Minimarket nel centro di Pisa in piazza delle Vettovaglie

Tutela delle città, piace il decreto che restituisce i poteri di veto ai sindaci. Pisa, Lucca e Firenze: ci darà una mano contro il degrado

FIRENZE. Da ora in poi aprire un minimarket o un fast-food nei centri storici sarà più difficile. Per la verità le città come Firenze, Lucca e Pisa avevano giocato d'anticipo adottando dei provvedimenti speciali. La proliferazione dei negozi di bassa qualità era già tenuta sotto controllo, ma ora è il governo stesso a dare man forte. Mercoledì il ministro Franceschini ha fatto proprie le preoccupazioni del sindaco Nardella e con un decreto sul modello Salva-Firenze ha ridato il potere ai sindaci, d'intesa con le Regioni, di vietare o subordinare ad autorizzazione l’esercizio di attività commerciali non compatibili con le esigenze di tutela e valorizzazione del patrimonio culturale in zone di particolare valore archeologico, storico, artistico e paesaggistico.

E' il governo che fa un passo indietro rispetto alle leggi Bersani prima e Monti poi, che avevano liberalizzato il commercio dando la stura ai negozi di bassa qualità. Fino a oggi per aprire un ristorante o un bar in un immobile a destinazione commerciale, bastava una semplice Segnalazione certificata di inizio attività (Scia), con il Comune che poteva intervenire solo nel caso in cui fossero state violate le norme urbanistiche o edilizie.

Ora invece – tempi del Parlamento permettendo - sarà il sindaco ad avere l'ultima parola e un minimarket, un money transfert o un centro massaggi non potranno aprire se risulteranno degradanti per la zona dove andrebbero a insediarsi.

Il sindaco di Firenze Dario Nardella esulta: «Riprendiamoci i nostri centri storici. Questa è una norma che aspettavamo da anni, significativa per Firenze, fondamentale per l'Italia tutta». Anche se Palazzo Vecchio aveva già varato un piano a tutela del commercio tradizionale del centro storico. Per il sindaco di Lucca AlessandroTambellini «il decreto del governo va nella direzione giusta perché riconosce che i centri storici non sono zone come tutte le altre. Comunque Lucca non ha una situazione compromessa come Firenze. Da noi se un minimarket rende davvero un servizio al contesto in cui si inserisce, io lo autorizzo perché è bene farlo aprire. Basta che poi non si moltiplichino a dismisura come a Firenze».

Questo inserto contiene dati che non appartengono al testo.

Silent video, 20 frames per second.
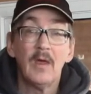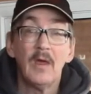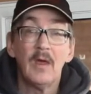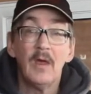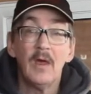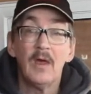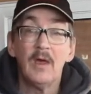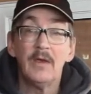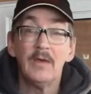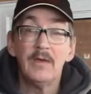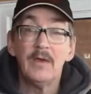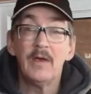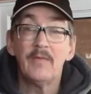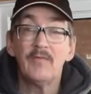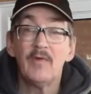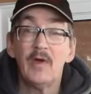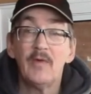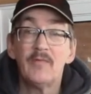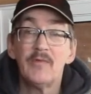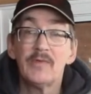
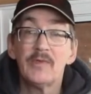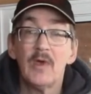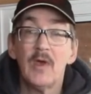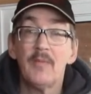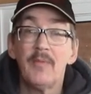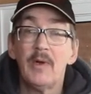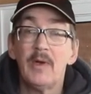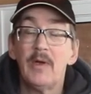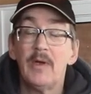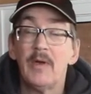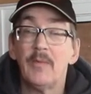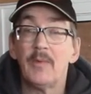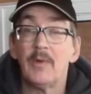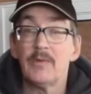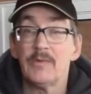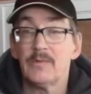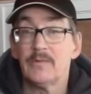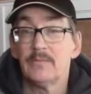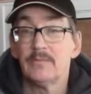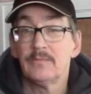never ever saw a pair of
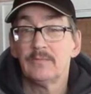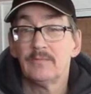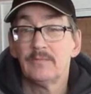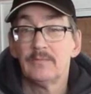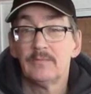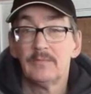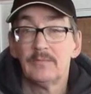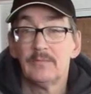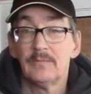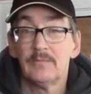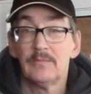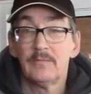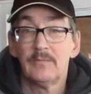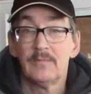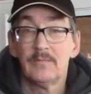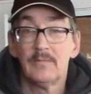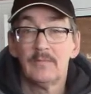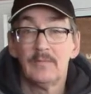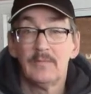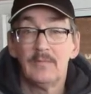nippers
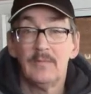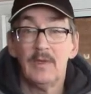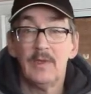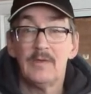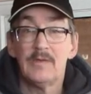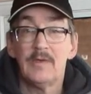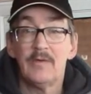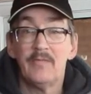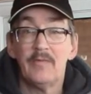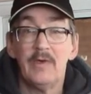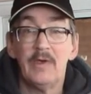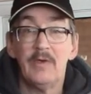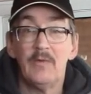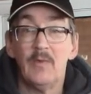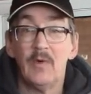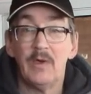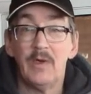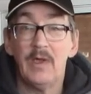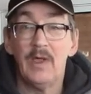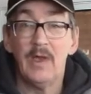because he never needed
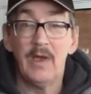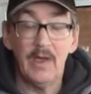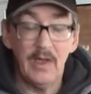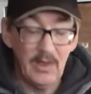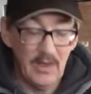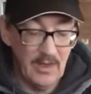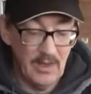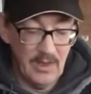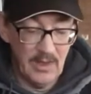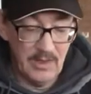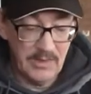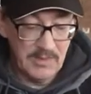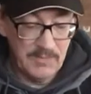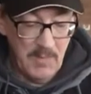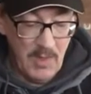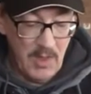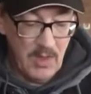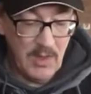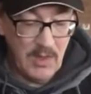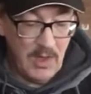one. He had a
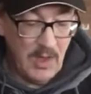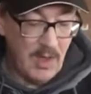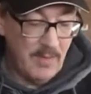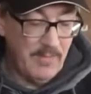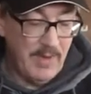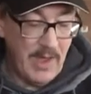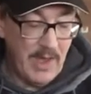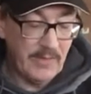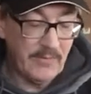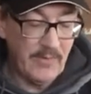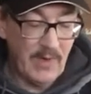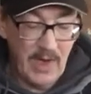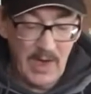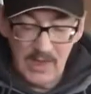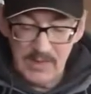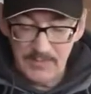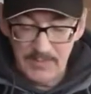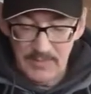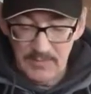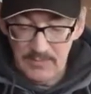small compact
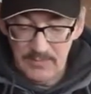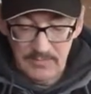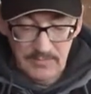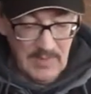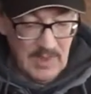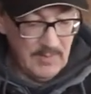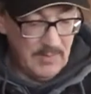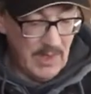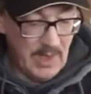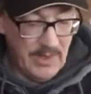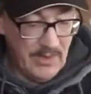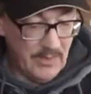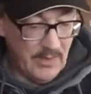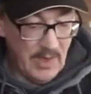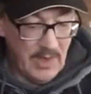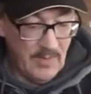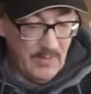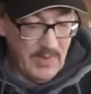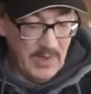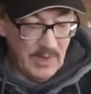rasp, maybe, I don't
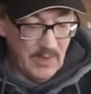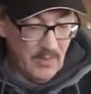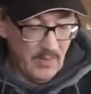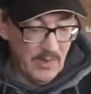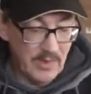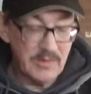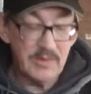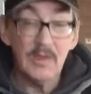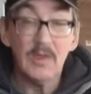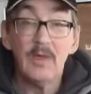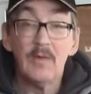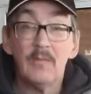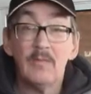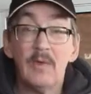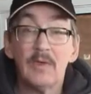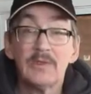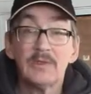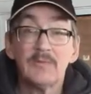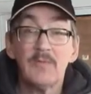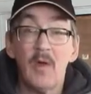know how big it was,
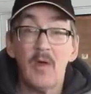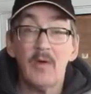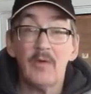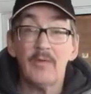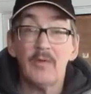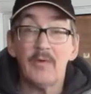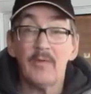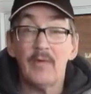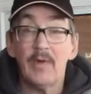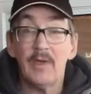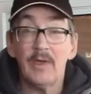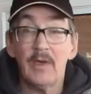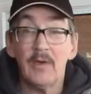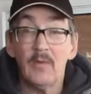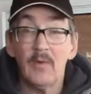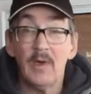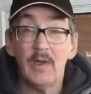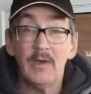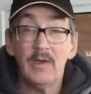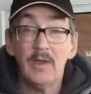much smaller than a
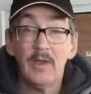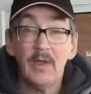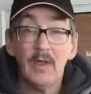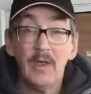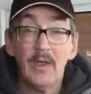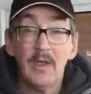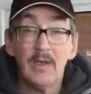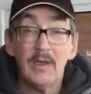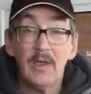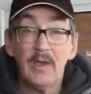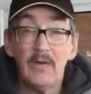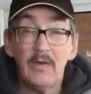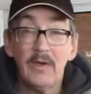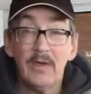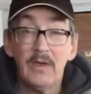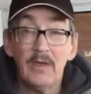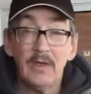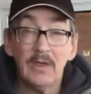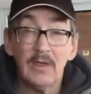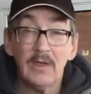regular one, carried
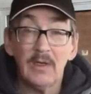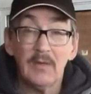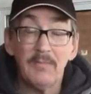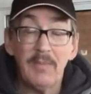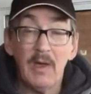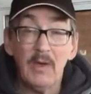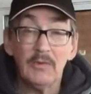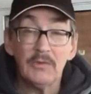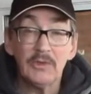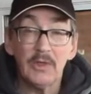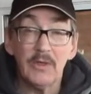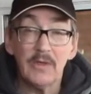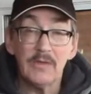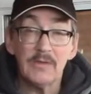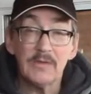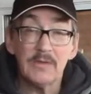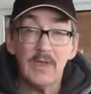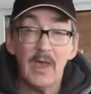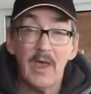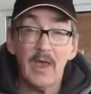it in a little pouch on
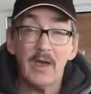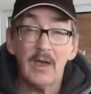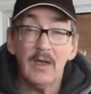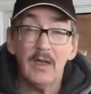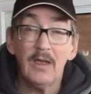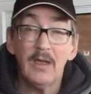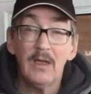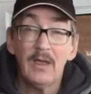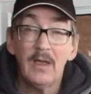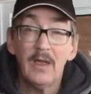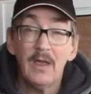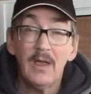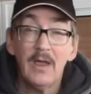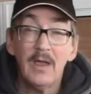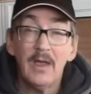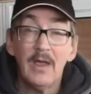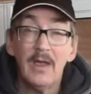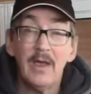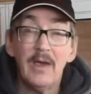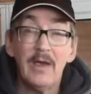his saddle,
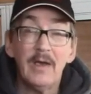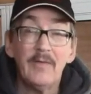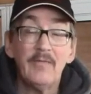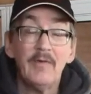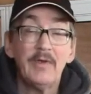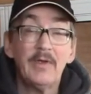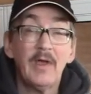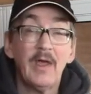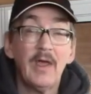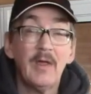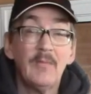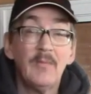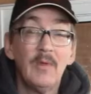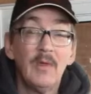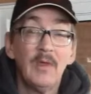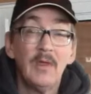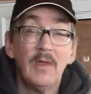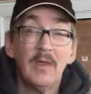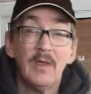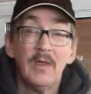and every time
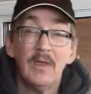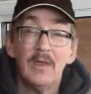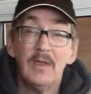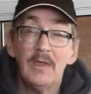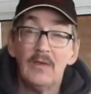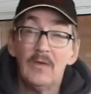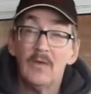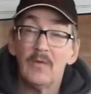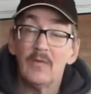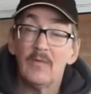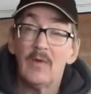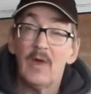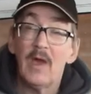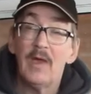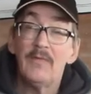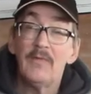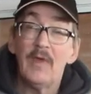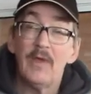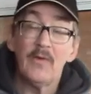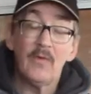he'd go to
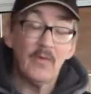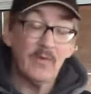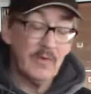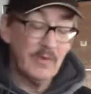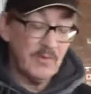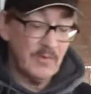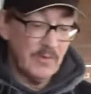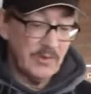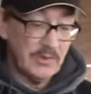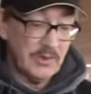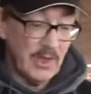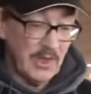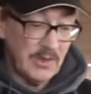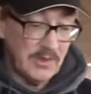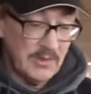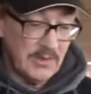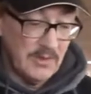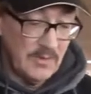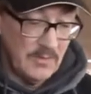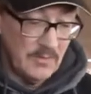ride that horse, which I
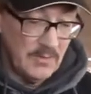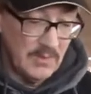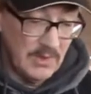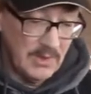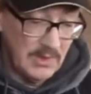assume,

E anche in questo caso la città ha già preso dei provvedimenti contro il degrado: è stata bloccata la proliferazione dei piccoli esercizi tipo bar nella zona di origine romana del centro storico, entro fine anno sarà approvato un piano delle funzioni collegato al regolamento urbanistico che vigilerà sull'insediamento degli esercizi commerciali in base alla classificazione delle zone della città.

Ma l'apprezzamento al decreto Franceschini arriva anche dall'assessore alle attività produttive del Comune di Pisa Andrea Ferrante: «Lo avvertiamo anche noi il rischio della corsa al ribasso con i minimarket, i bar e i ristoranti di bassa qualità. Da un paio d'anni abbiamo in vigore un'ordinanza tra la stazione e il centro storico che blocca l'apertura di bar e ristoranti dove possano essere vendute bevande alcoliche. Ma la tendenza allo snaturamento del centro storico va arrestata. In questi anni sono nati molti minimarket sui lungarni e nelle piazze del centro. Pisa non può trasformarsi in un grande magazzino e il fatto che da ora in poi il sindaco possa agire direttamente è una cosa positiva».